= Description of the task =
Please report how many lines in the following material hold the string "video", giving only the number.
──────── Data listing ────────
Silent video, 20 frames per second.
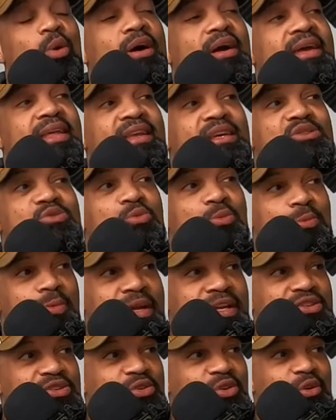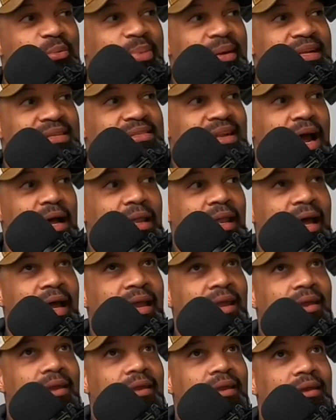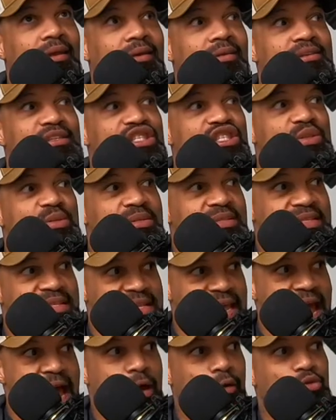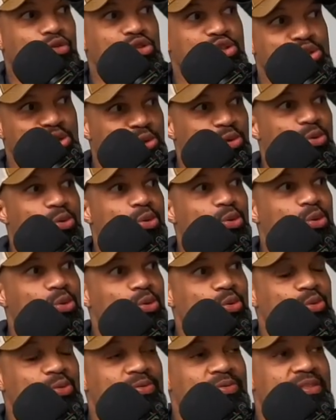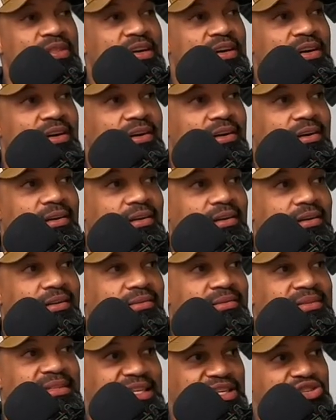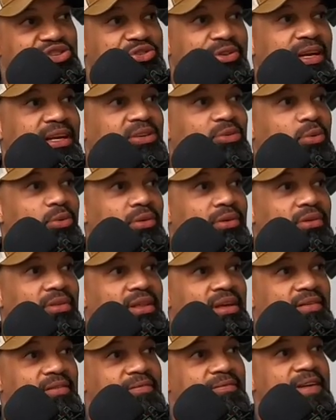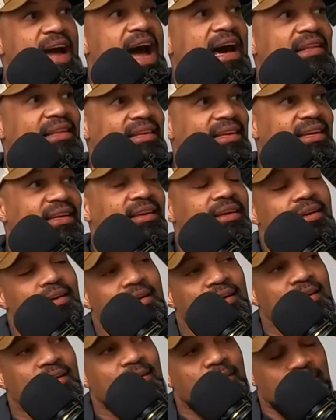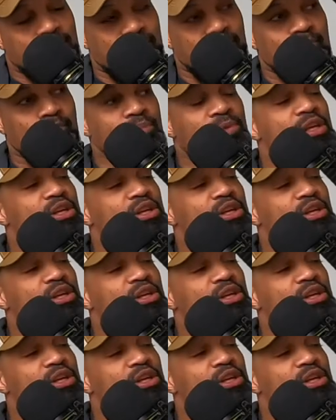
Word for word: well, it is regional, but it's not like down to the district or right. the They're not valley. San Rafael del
────────
──────── Data listing ────────
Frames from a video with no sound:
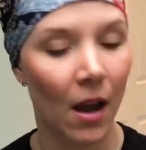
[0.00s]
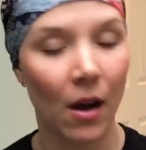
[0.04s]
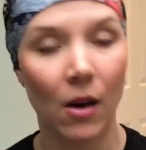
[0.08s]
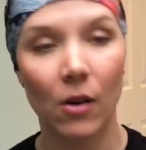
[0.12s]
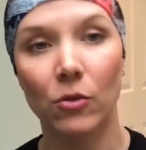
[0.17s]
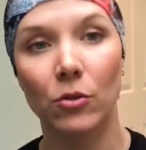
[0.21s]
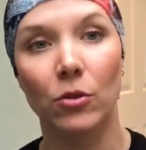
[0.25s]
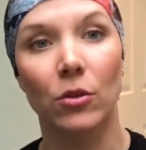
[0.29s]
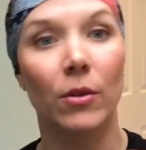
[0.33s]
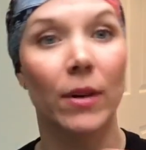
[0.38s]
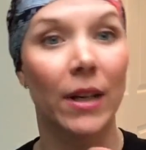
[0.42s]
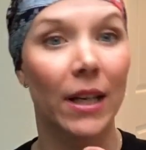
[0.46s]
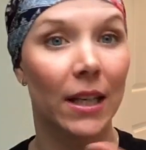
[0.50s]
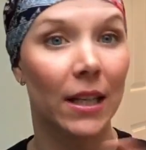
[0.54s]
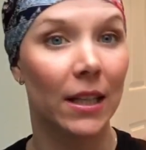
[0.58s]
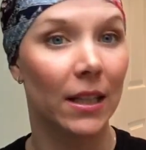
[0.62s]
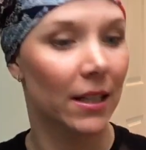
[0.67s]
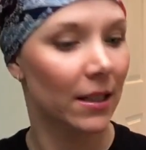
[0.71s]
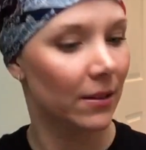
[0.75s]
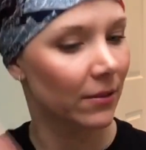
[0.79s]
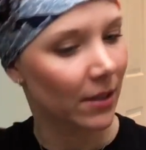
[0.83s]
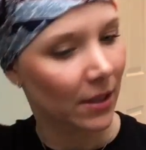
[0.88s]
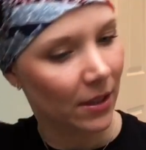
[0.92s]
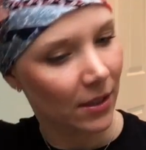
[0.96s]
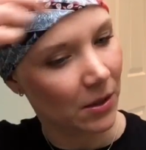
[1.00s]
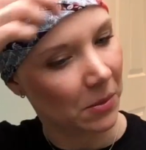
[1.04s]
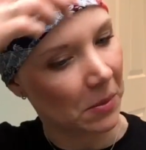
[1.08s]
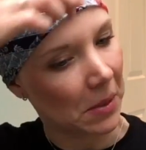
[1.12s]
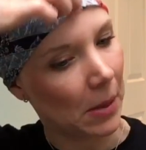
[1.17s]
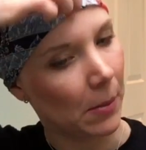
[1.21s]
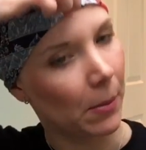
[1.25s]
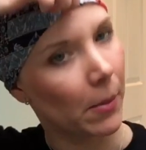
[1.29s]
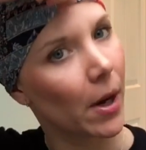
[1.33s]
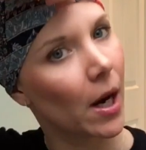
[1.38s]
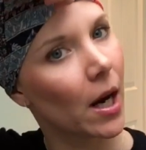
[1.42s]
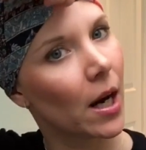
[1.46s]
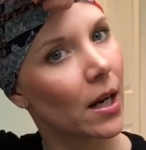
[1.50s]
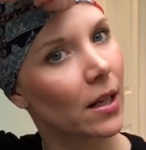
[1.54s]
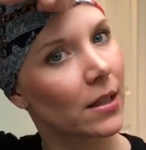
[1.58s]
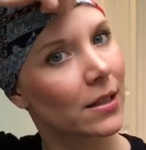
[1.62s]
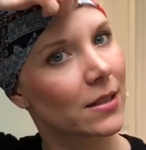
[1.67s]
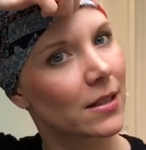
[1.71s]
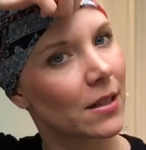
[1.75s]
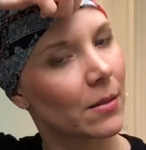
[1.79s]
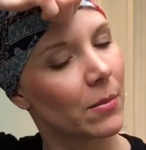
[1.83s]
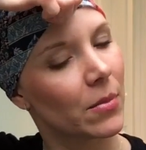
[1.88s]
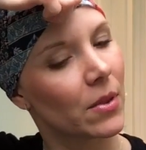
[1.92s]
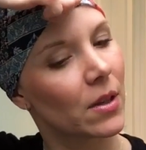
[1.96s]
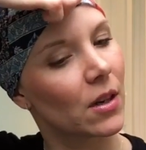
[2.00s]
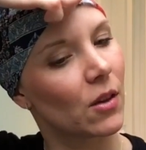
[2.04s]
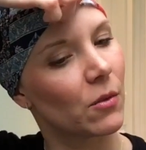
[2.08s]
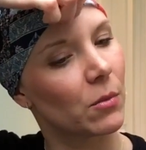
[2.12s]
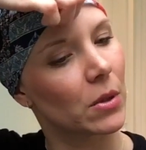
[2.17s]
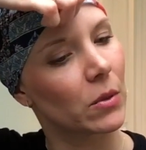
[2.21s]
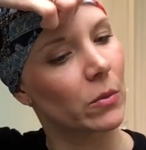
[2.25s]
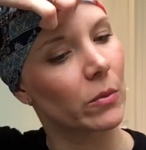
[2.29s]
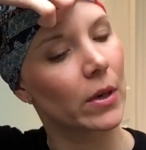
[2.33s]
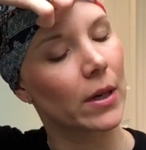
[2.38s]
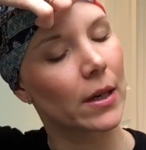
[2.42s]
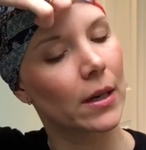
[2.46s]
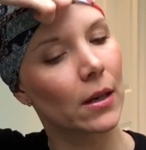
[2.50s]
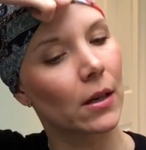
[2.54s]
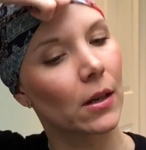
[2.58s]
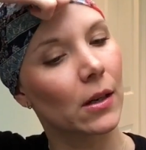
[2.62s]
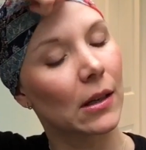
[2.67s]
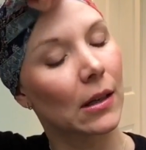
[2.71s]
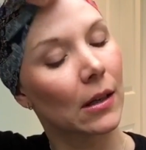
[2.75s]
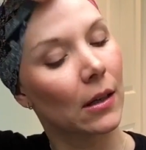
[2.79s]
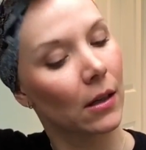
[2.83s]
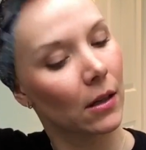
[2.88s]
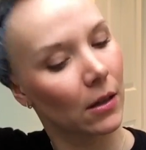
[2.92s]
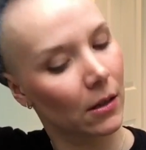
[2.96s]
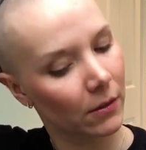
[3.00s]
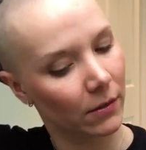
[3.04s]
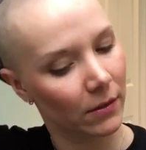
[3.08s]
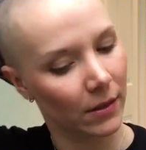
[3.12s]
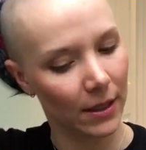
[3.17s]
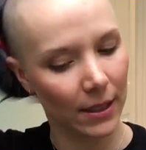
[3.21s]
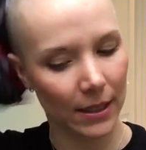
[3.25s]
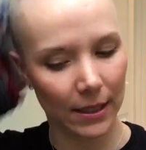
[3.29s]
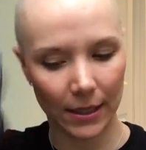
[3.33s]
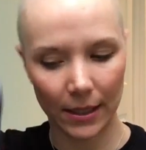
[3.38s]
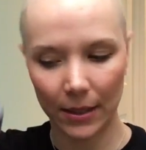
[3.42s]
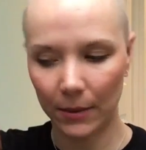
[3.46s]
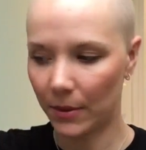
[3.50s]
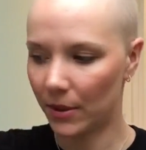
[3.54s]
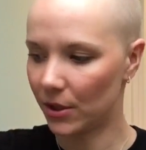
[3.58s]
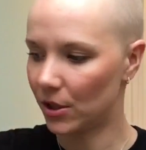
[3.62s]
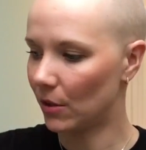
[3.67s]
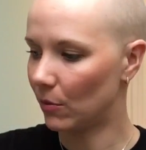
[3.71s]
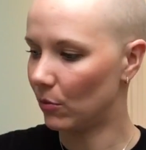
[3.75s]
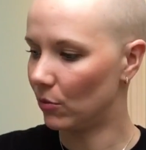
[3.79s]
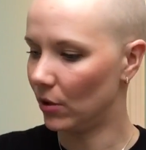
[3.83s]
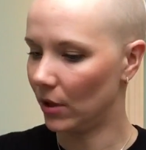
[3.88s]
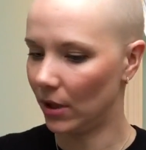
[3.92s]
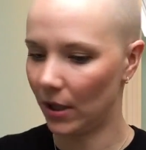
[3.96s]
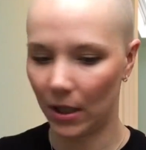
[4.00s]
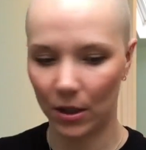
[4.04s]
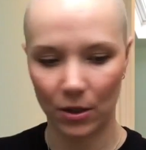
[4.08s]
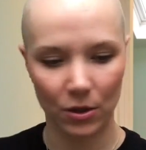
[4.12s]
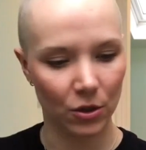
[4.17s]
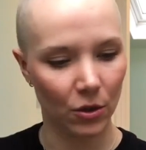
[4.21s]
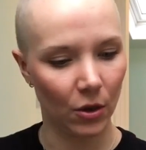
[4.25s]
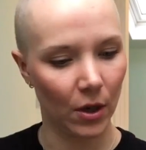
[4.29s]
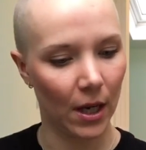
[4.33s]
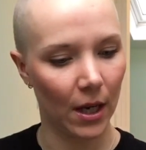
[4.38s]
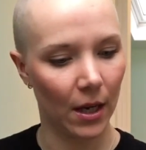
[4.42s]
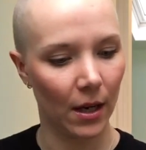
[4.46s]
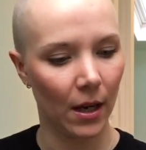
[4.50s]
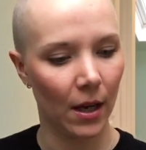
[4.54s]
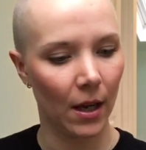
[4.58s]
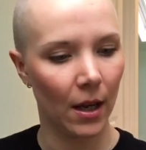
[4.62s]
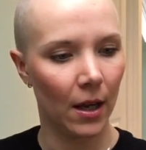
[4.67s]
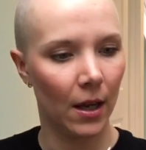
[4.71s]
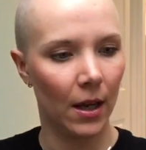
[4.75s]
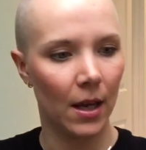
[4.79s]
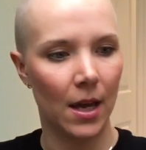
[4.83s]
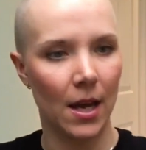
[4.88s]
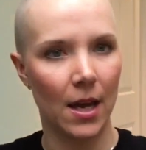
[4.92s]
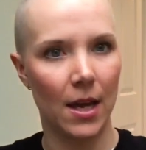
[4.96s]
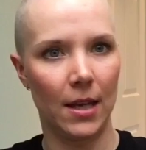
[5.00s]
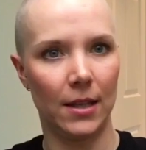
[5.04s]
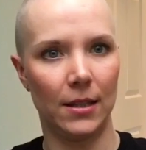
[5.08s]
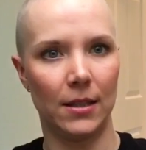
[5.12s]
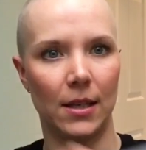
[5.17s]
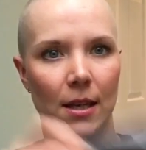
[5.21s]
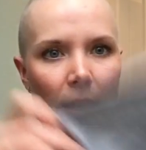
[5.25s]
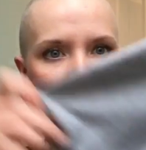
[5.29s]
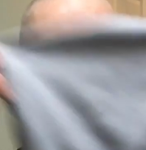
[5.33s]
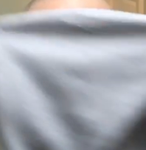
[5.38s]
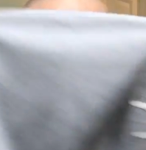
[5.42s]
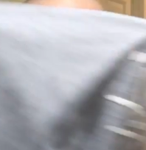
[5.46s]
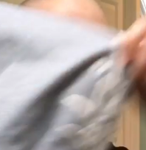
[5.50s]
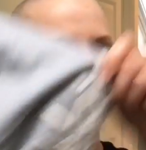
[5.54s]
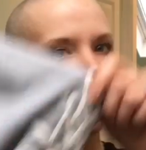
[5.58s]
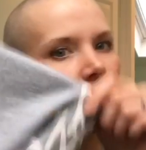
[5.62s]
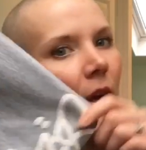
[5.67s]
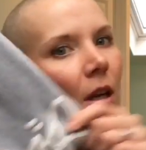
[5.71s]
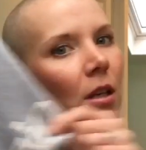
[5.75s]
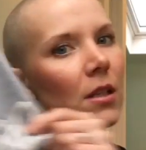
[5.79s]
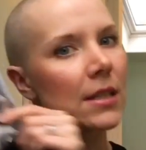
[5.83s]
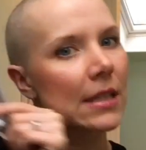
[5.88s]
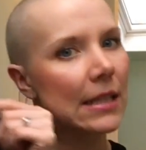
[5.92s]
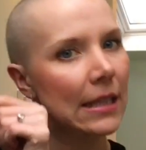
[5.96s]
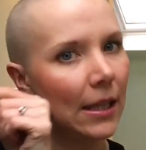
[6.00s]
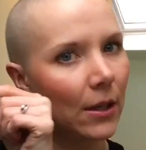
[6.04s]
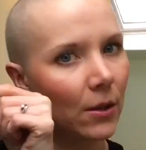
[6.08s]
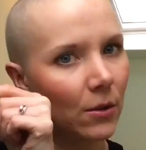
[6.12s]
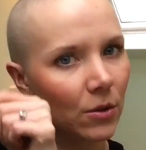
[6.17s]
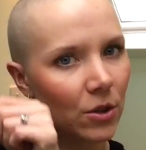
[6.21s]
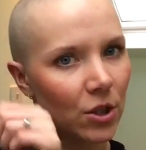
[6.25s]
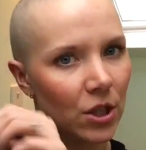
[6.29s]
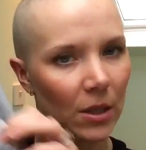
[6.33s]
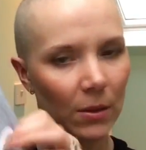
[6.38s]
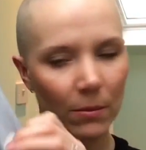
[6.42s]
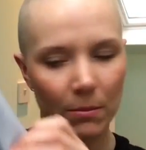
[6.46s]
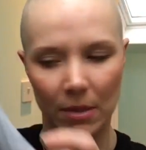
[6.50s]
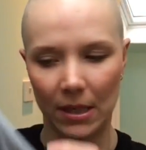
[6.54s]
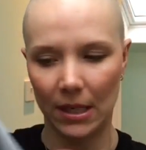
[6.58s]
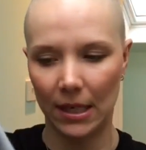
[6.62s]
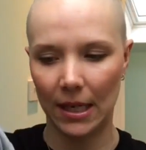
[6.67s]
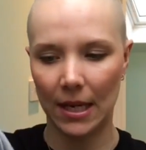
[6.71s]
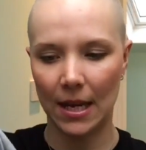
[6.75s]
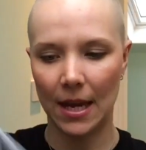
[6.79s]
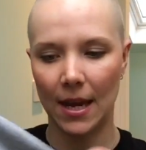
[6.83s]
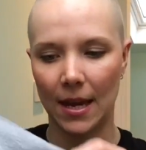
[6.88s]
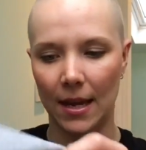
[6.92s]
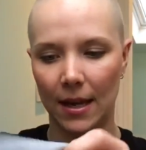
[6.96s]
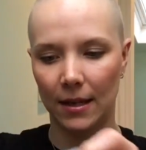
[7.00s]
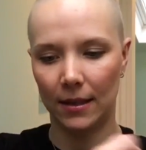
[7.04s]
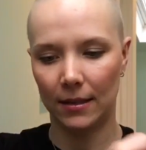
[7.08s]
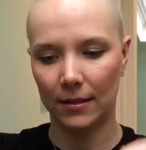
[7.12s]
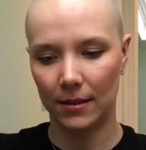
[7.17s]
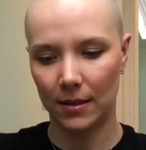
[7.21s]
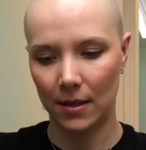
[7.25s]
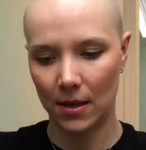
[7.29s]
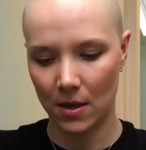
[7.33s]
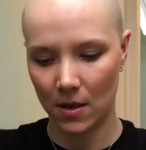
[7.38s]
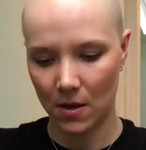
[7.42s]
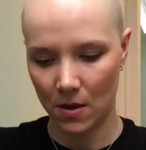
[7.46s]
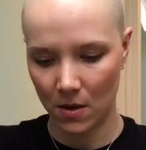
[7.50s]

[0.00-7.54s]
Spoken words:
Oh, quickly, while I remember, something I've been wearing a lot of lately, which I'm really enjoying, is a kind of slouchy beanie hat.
────────
= Solution to this task =
2